Raloxifene (marketed as Evista) is an oral selective estrogen receptor modulator (SERM) that has estrogenic actions on bone and anti-estrogenic actions on the uterus and breast. It is used in the prevention of osteoporosis in postmenopausal women and to reduce the risk of invasive breast cancer in postmenopausal women with osteoporosis and in postmenopausal women at high risk for invasive breast cancer.
This drug is different from hormones (including estrogens and progestins). It works by acting like estrogen (as a selective estrogen receptor modulator or SERM) in some parts of the body. Raloxifene helps to preserve bone mass, but it does not affect the breast and uterus like estrogen or relieve symptoms of menopause such as hot flashes.

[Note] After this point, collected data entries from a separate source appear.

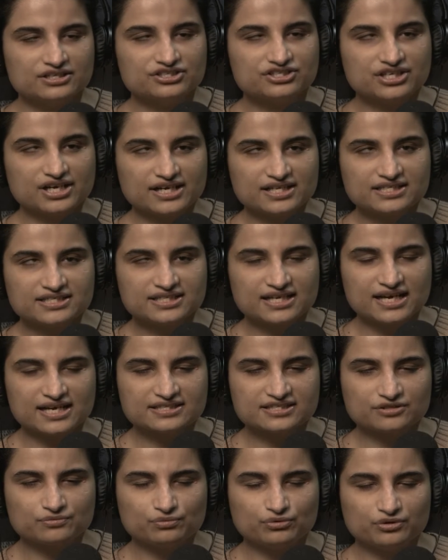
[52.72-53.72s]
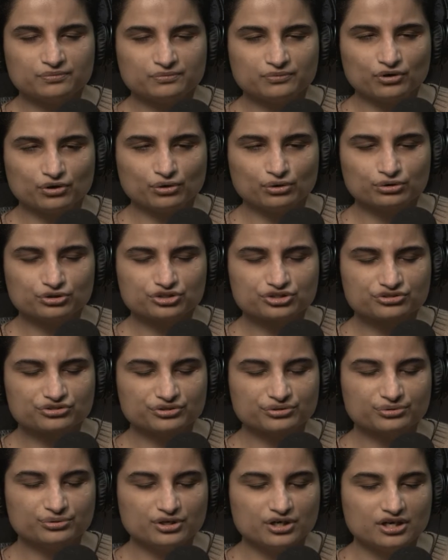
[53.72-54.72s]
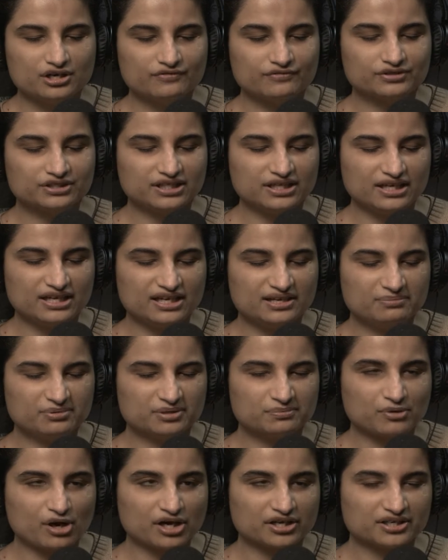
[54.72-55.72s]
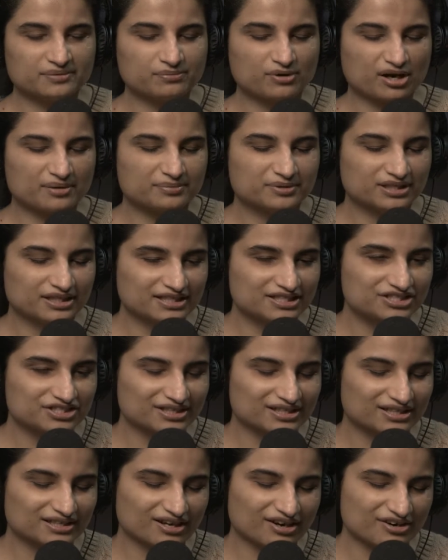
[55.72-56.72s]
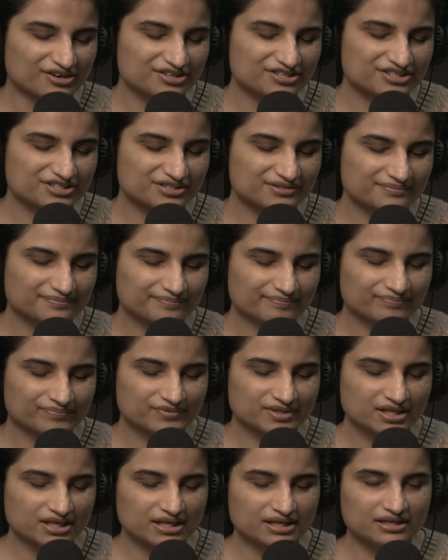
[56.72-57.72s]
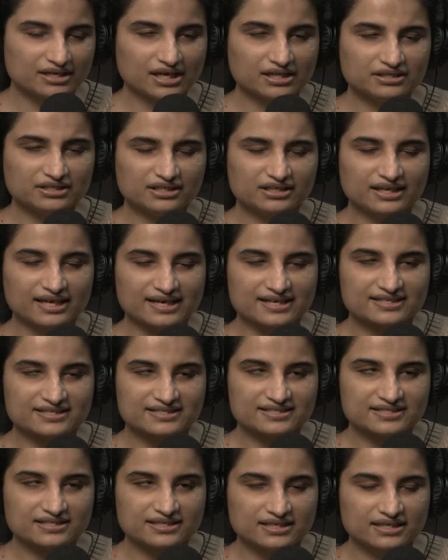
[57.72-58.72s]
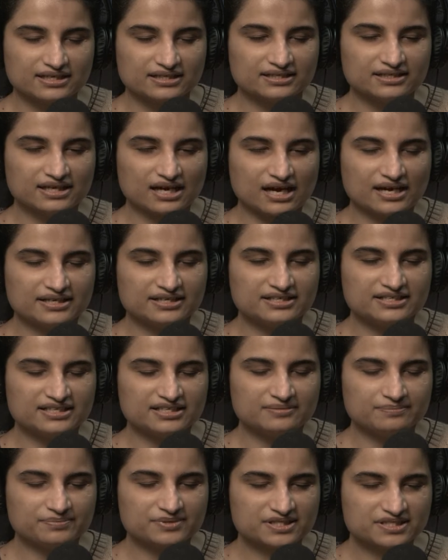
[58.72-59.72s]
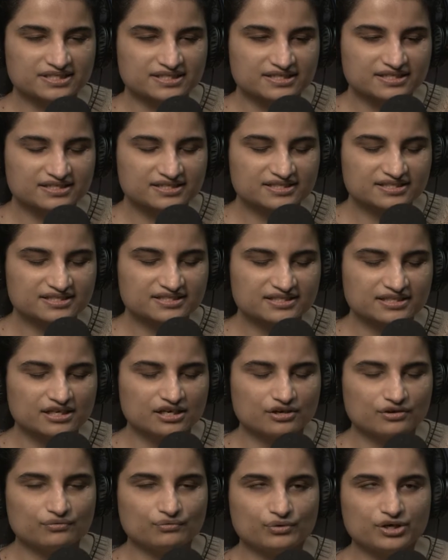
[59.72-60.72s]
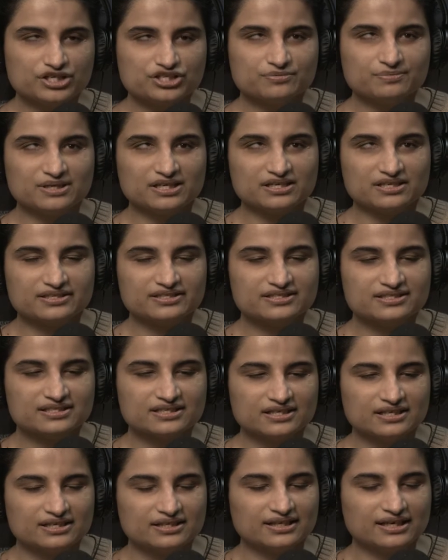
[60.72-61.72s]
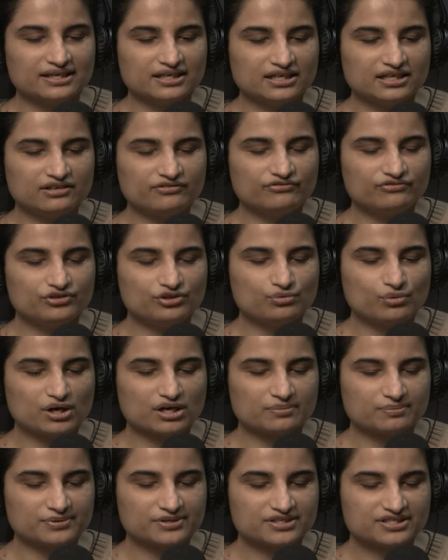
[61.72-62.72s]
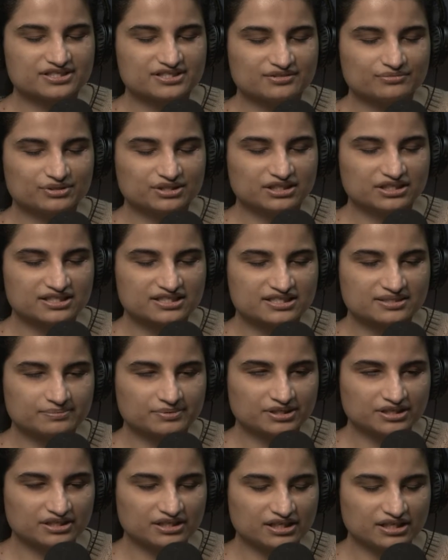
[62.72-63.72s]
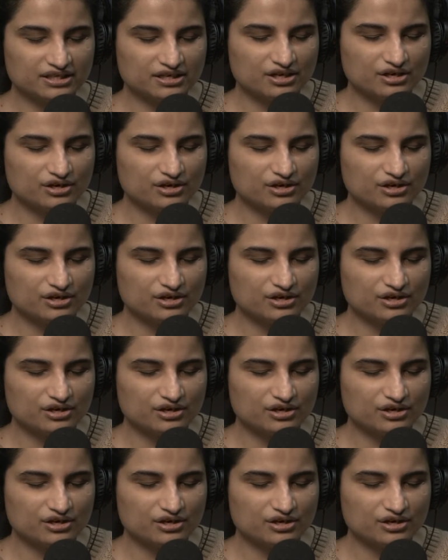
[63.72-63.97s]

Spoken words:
just as it would hold true for the able-bodied population at large. Nonetheless, the idea persists, which means that if you are a person with a disability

Evista (Raloxifene Hydrochloride) is an estrogen agonist/antagonist, referred to as a selective estrogen receptor modulator (SERM) and belongs to the benzothiophene class of compounds. The biological actions of Raloxifene are largely mediated through binding to estrogen receptors. This binding results in activation of estrogenic pathways in some tissues (Agonism) and and the blockade of estrogenic pathways in other tissues (Antagonism).
Raloxifene is indicated for the treatment and prevention of osteoporosis in postmenopausal women. It is also used for reduction of risk and treatment of invasive breast cancer, and it also reduces breast density. For either osteoporosis treatment or prevention, supplemental calcium and/or vitamin D should be added to the diet if daily intake is inadequate.
Raloxifene is used to prevent and treat bone loss (osteoporosis) in women after menopause. Maintaining strong bones by slowing bone loss helps to reduce the risk of fractures.
Raloxifene may also lower the chance of getting a certain type of breast cancer (invasive) in women after menopause. May prevent or treat corticosteroid-induced bone loss. American College of Rheumatology states that raloxifene can be offered to selected postmenopausal corticosteroid-treated women who refuse hormone replacement therapy or other antiresorptive agents or in whom such therapies are contraindicated.
Reduction in the incidence of invasive breast cancer inpostmenopausal women at high risk for developing the disease. Effect comparable to that of tamoxifen in reducing the risk of invasive breast cancer (STAR trial). No effect on the risk of lobular carcinoma in situ or ductal carcinoma in situ (STAR trial).
Effect on breast cancer incidence in women with BRCA1 or BRCA2 genetic mutations not established. Not indicated for the treatment of breast cancer or to reduce the risk of recurrence of breast cancer. 1 Not indicated for reduction in the risk of noninvasive breast cancer.